Quel lien unit cheesecakes, burritos, macarons et sushis ? Ces mets, sublimés par nos filtres numériques, se retrouvent à la une des réseaux sociaux. Ce phénomène, que l'on appelle le food porn, fait référence à la capacité d'une image culinaire à éveiller des désirs, allant jusqu'à parfois culminer en obsession. Mais qu'en est-il vraiment de ce phénomène ? Sommes-nous en train de devenir des food-pornistes ?
Pour le foodporn
Ariane Grumbach, diététicienne-nutritionniste, défend l'idée que le foodporn peut valoriser l'expérience alimentaire. En effet, cette pratique transforme un acte souvent banal de manger en une véritable célébration sensorielle. Ainsi, même ceux qui mangent seuls sont incités à prêter attention à leur cuisine plutôt que de se nourrir rapidement.
Les photos créent du désir et révèlent que cuisiner n'a pas à être complexe. On ne publie pas les plats qui sont ingrats visuellement. Ces images invitent à finalement préserver des souvenirs agréables et à tisser des liens avec les autres autour de la nourriture.

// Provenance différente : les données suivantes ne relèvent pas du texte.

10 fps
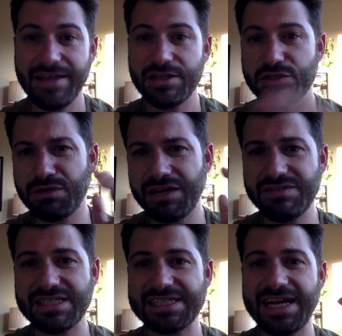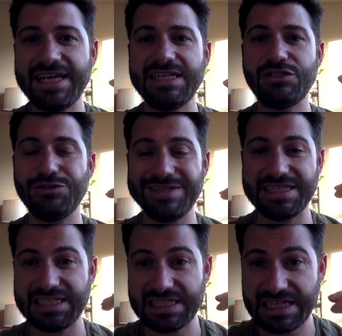So what I've decided to
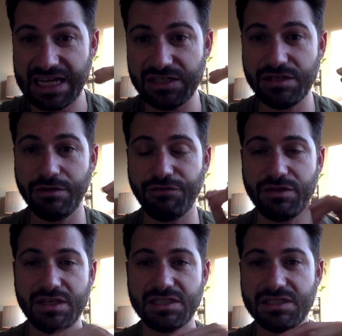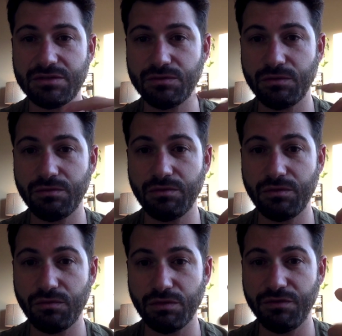instead do for this
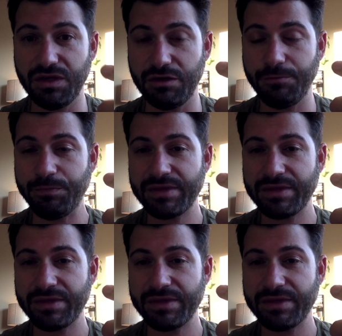review,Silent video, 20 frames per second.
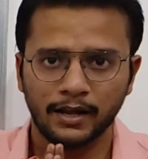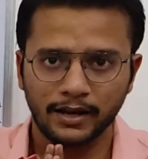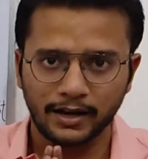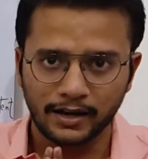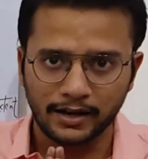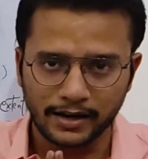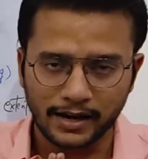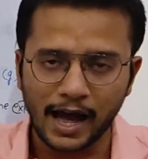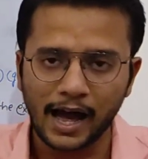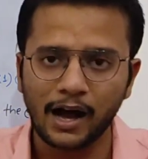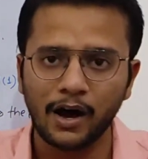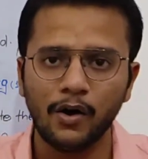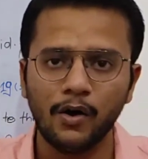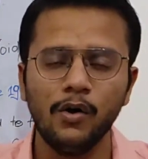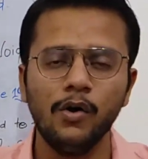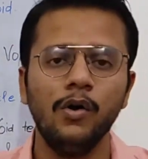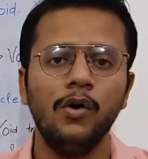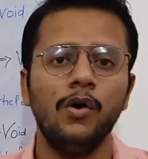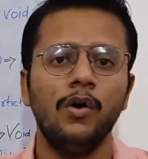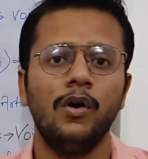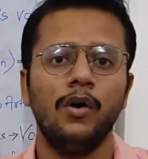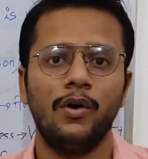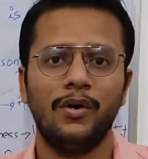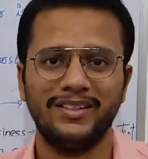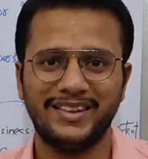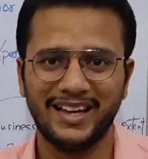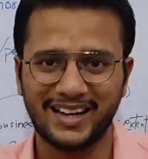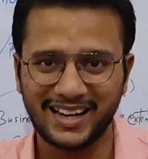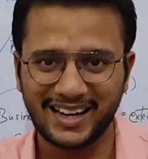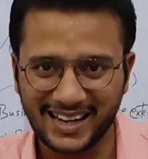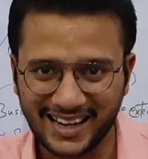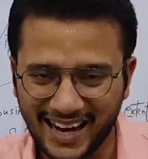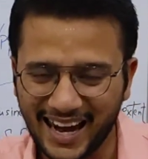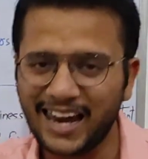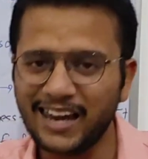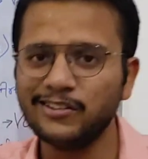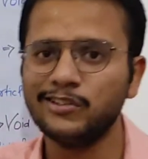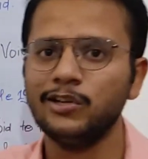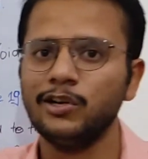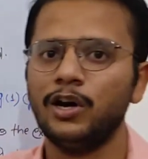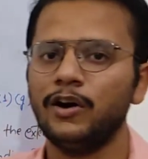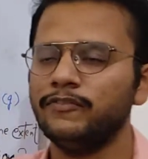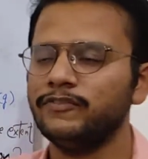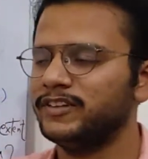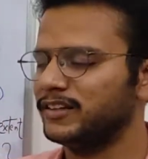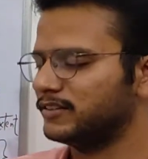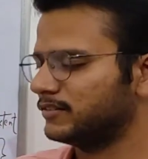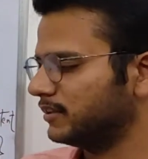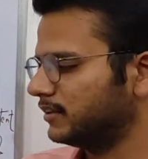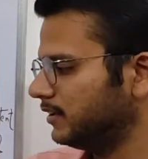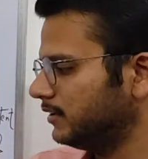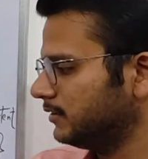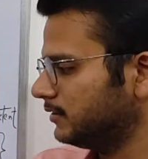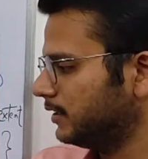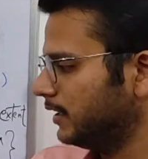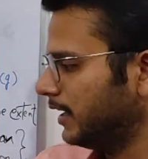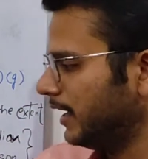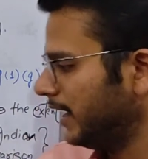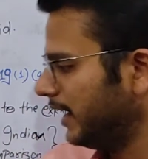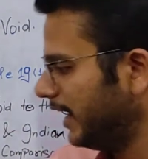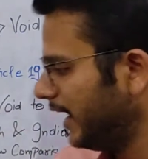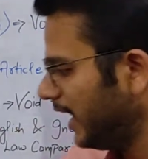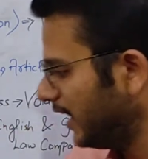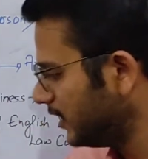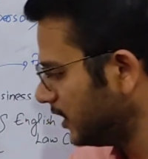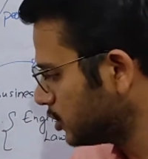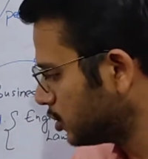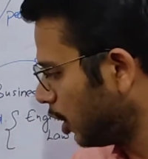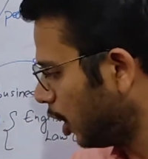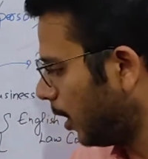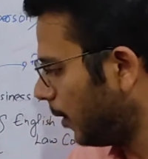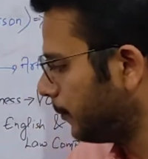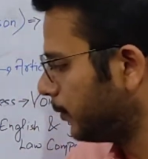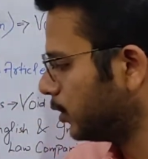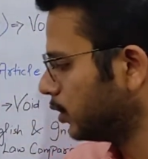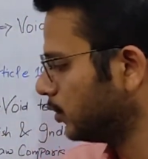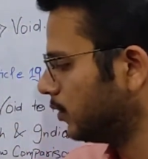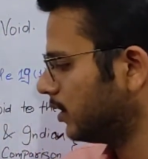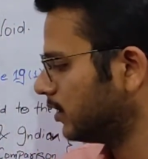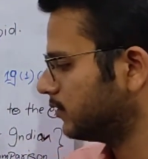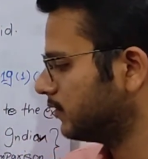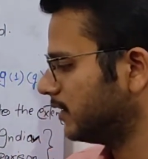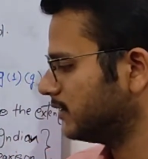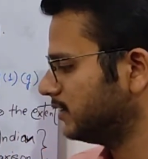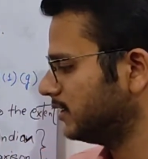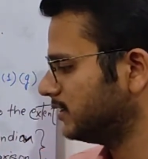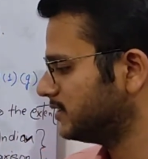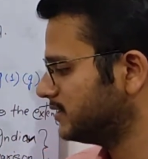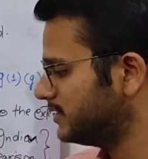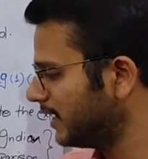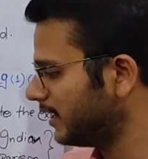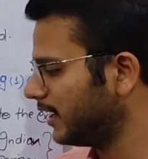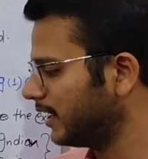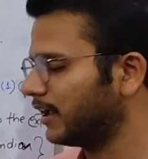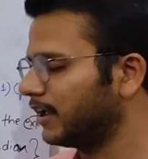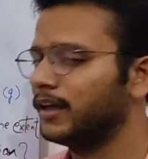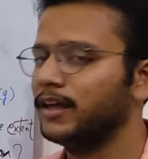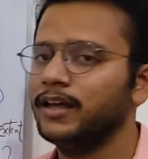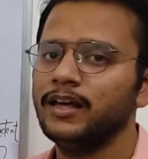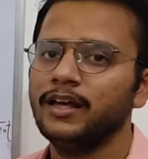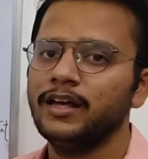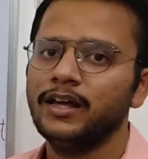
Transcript: Now the case law of this is English hop growers versus Daring.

- Le foodporn permet de mettre en avant la préparation de plats esthétiquement plaisants.
- Les gens sont davantage attentifs à la présentation, ce qui enrichit l'expérience culinaire.
Contre le foodporn
Pascale Hébel, spécialiste de la consommation et de l'alimentation, s'oppose à cette vision. Selon elle, le plaisir réside davantage dans le goût et la convivialité que dans un simple visuel. En France, notre rapport à la nourriture est social : un repas est souvent partagé, et l'intimité de l'échange est souvent absente d'une image.
Les photos de plats, même appétissantes, ne comblent pas l'importance de la dégustation. De plus, cette obsession du visuel peut créer un contaminant dangereux pour les comportements alimentaires, normalisant une consommation excessive de plats gras et malsains. L'accent est peut-être déplacé, mettant l'apparence au-dessus du goût.

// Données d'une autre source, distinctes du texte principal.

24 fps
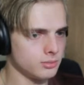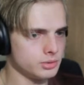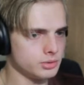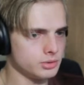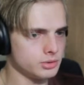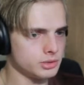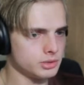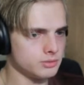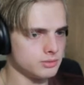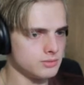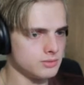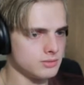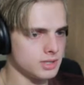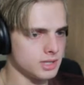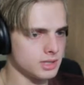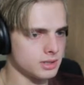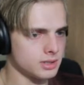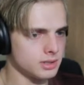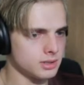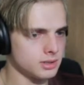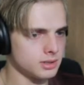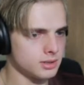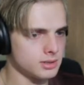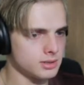Pussy blind,
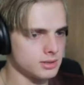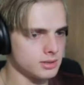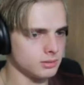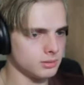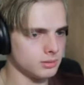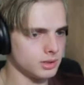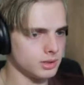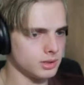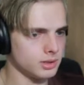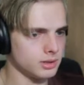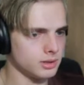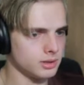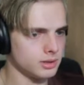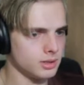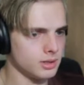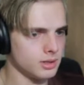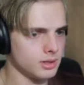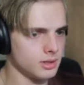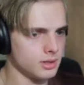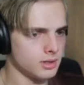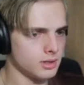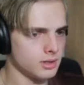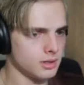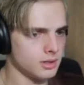can't handle the light.
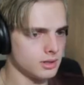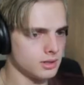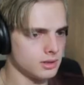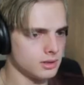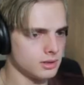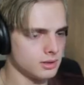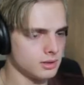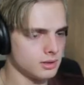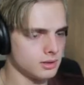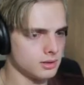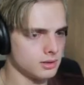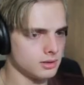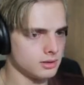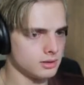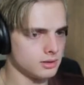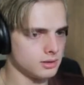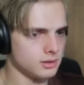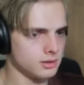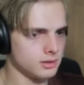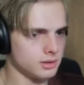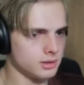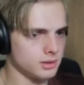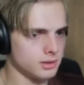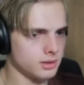
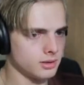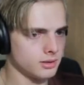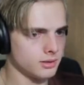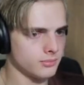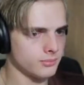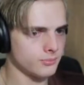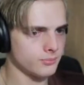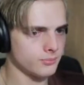Yeah.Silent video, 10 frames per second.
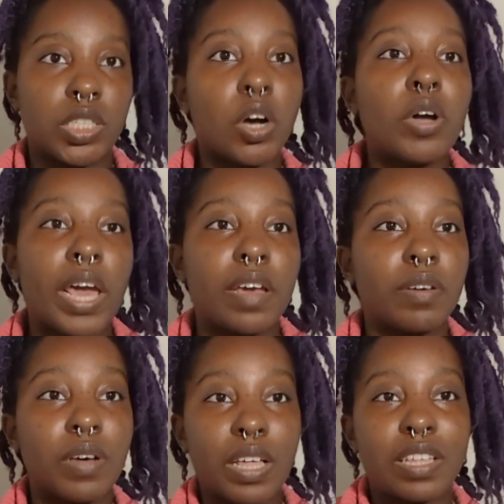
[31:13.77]

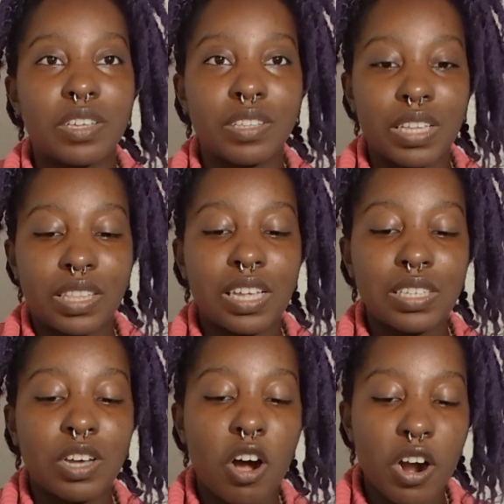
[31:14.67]
Okay,
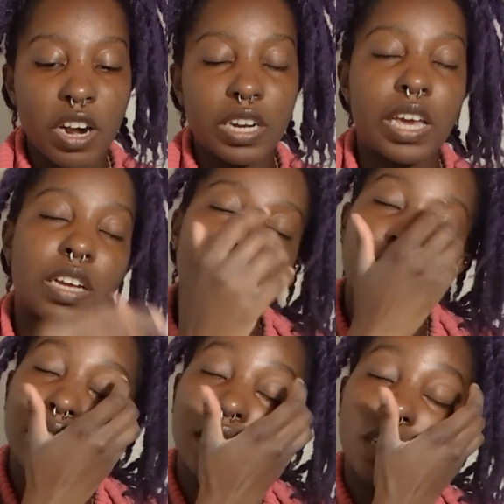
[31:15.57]
this card,
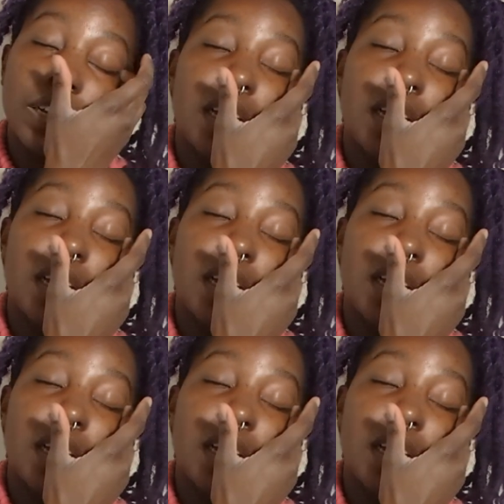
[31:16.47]
Cancer,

- Les réseaux sociaux ont transformé le plaisir culinaire en une course aux likes.
- Des lois émergent, comme en Allemagne, pour réguler cette tendance qui pourrait nuire aux restaurateurs.

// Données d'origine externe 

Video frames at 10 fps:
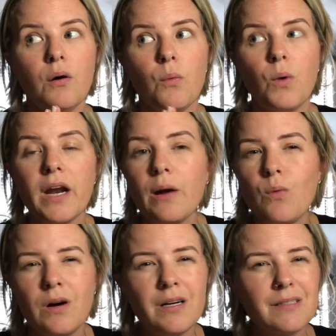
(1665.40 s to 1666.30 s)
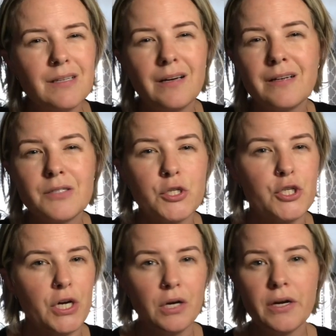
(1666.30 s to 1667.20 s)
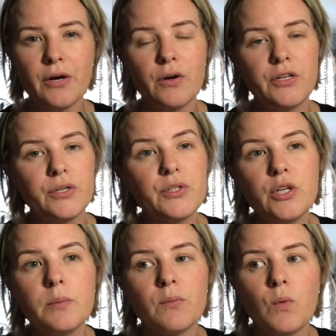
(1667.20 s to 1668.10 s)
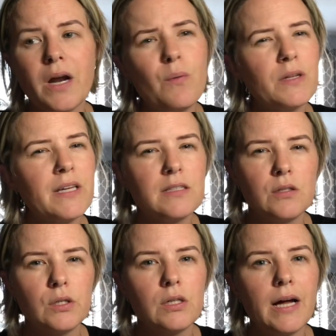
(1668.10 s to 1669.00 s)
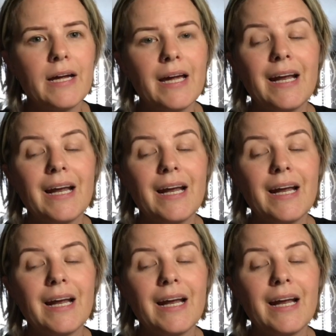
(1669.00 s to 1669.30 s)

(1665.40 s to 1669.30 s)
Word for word: what I want to share here on YouTube and what I want that to look like.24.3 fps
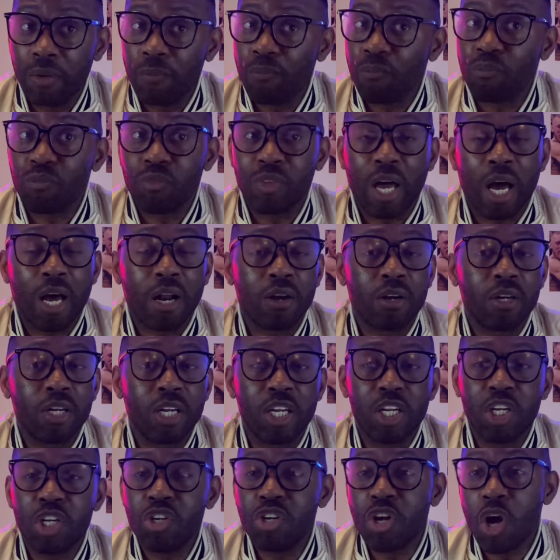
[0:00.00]
Not on
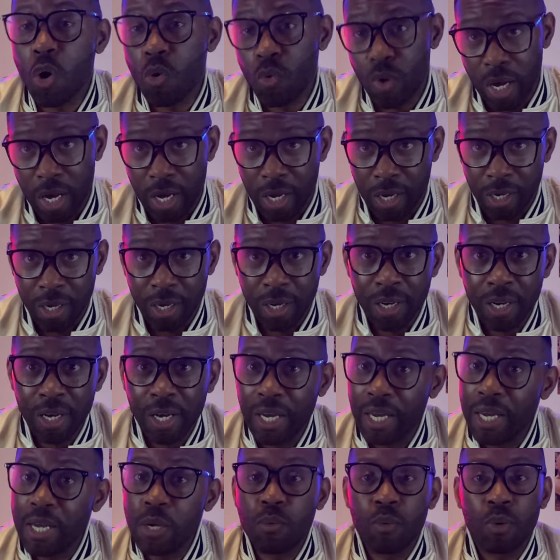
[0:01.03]
no day.
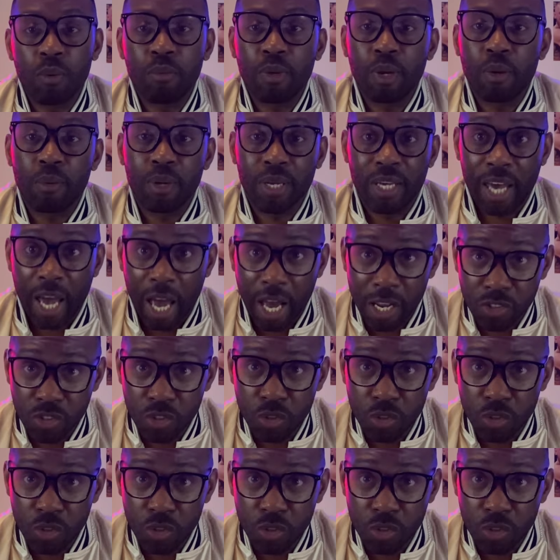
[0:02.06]
He wouldn't be able to catch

Du foodporn au foodart : la ligne continue de se brouiller. Si au départ, il s'agissait de partager des images d'assiettes riches en calories, la tendance semble maintenant se tourner vers des créations plus artistiques, obtenant ainsi un maximum d'interactions en ligne tandis que les véritables moments de partage culinaire passent parfois au second plan.